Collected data
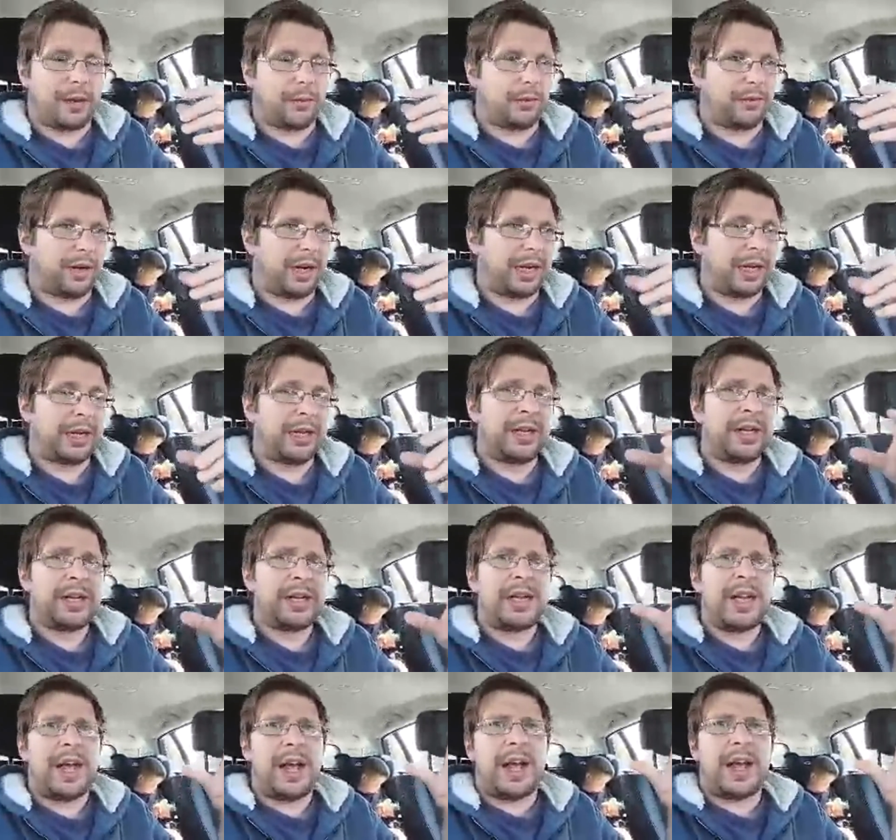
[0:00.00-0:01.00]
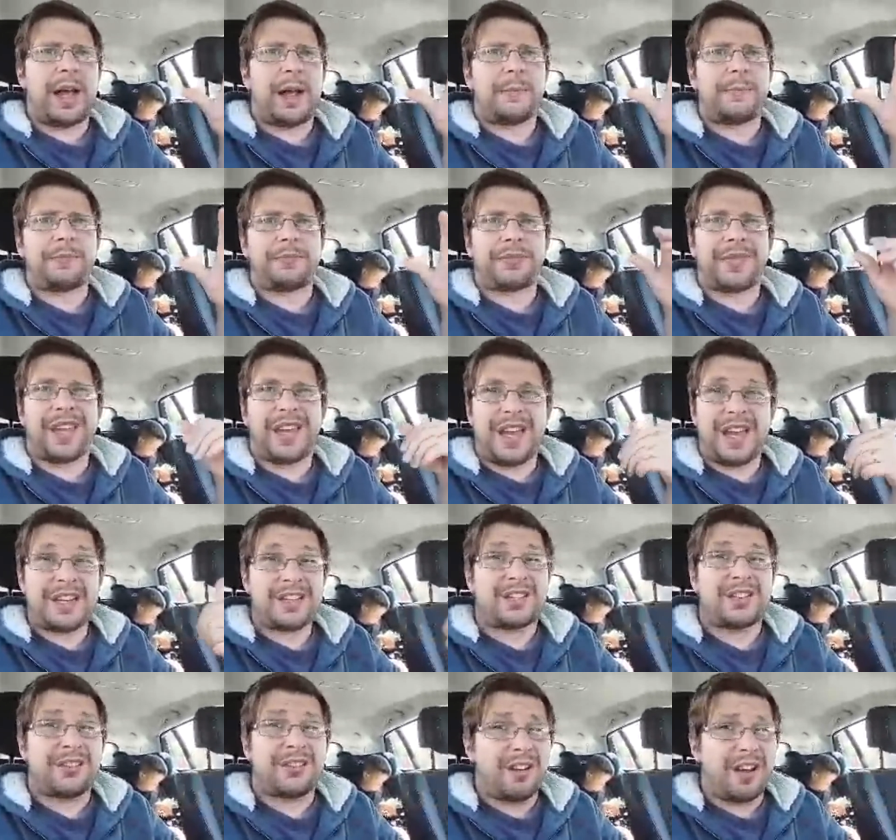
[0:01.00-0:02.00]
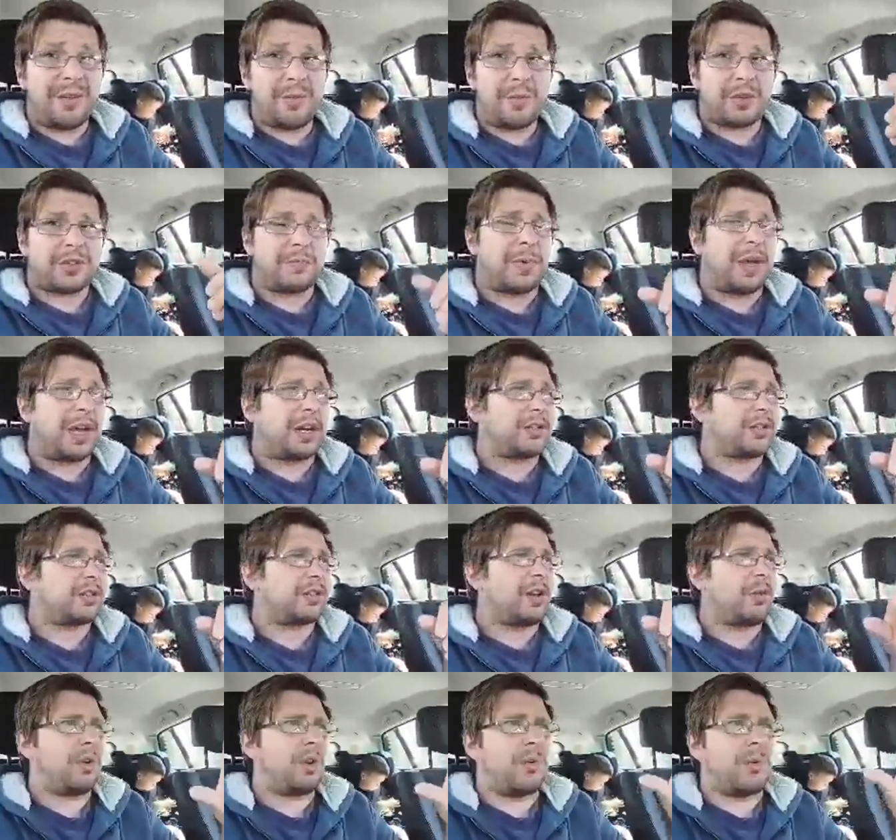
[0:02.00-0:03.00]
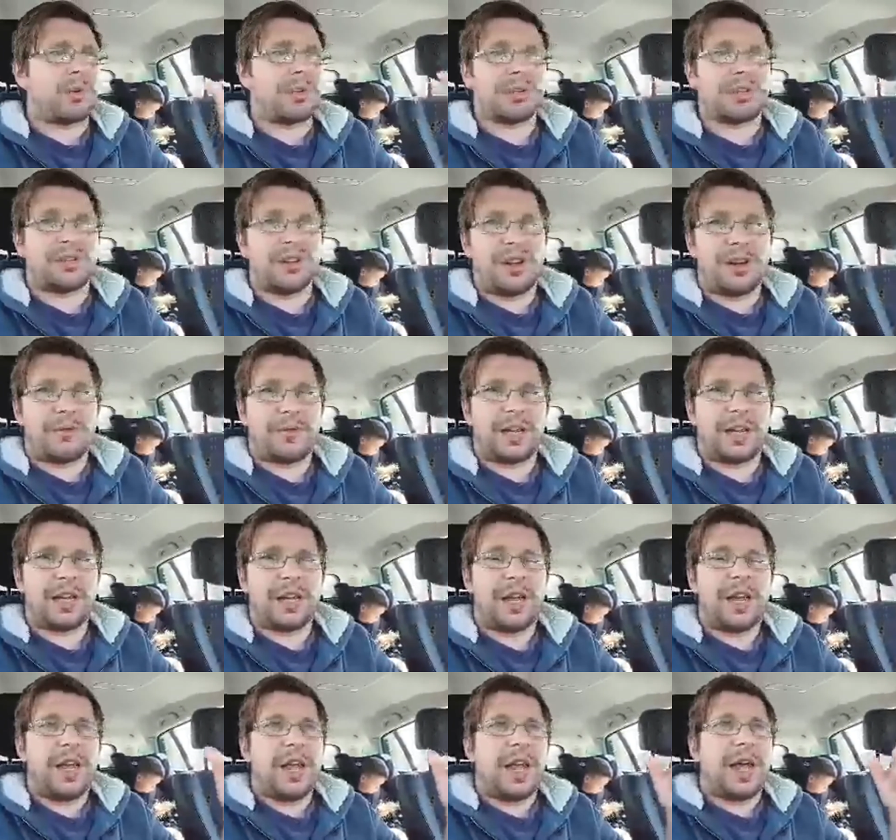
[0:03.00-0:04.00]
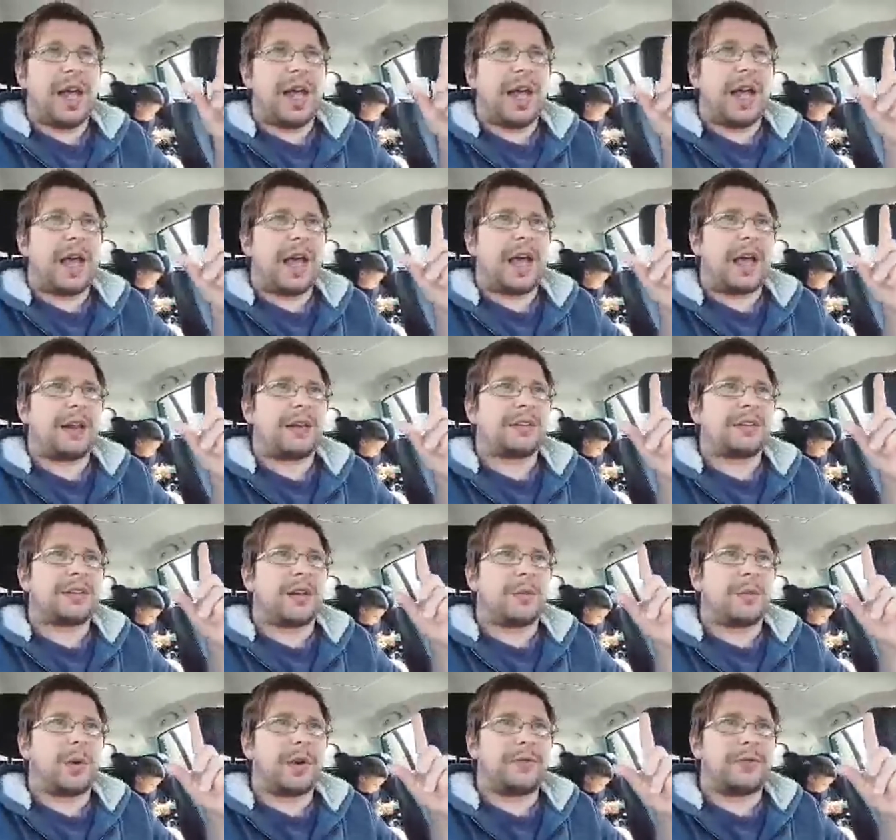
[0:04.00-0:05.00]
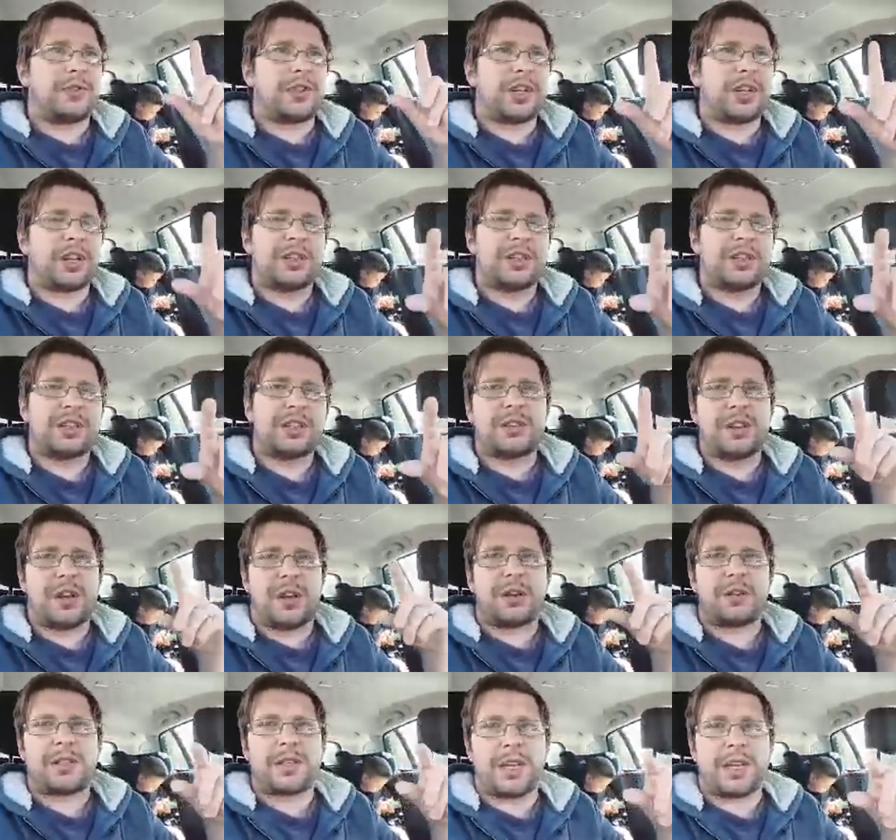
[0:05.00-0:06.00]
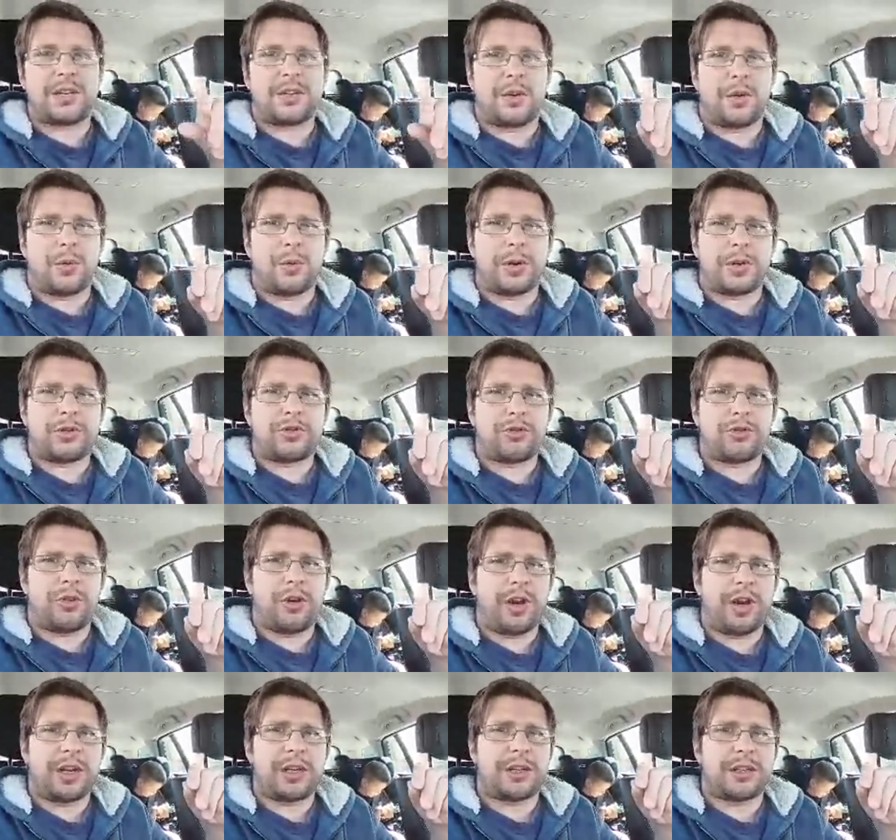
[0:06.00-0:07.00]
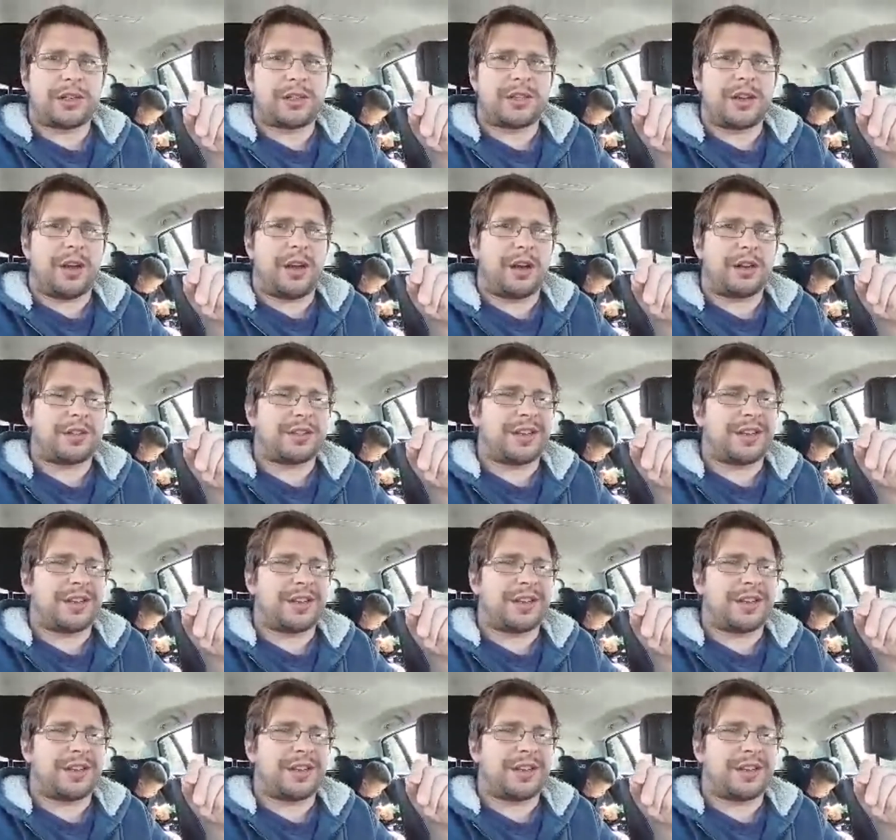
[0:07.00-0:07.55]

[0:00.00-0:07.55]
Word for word: Really, um, Instagram, we've got some pictures going on, which is lovely and we've just started, or we're trying to start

▸ What to do
Your answer must be an exact copy of the records, with no pictures in it.

▸ Response to the task
[0:00.00-0:01.00]
[0:01.00-0:02.00]
[0:02.00-0:03.00]
[0:03.00-0:04.00]
[0:04.00-0:05.00]
[0:05.00-0:06.00]
[0:06.00-0:07.00]
[0:07.00-0:07.55]

[0:00.00-0:07.55]
Word for word: Really, um, Instagram, we've got some pictures going on, which is lovely and we've just started, or we're trying to start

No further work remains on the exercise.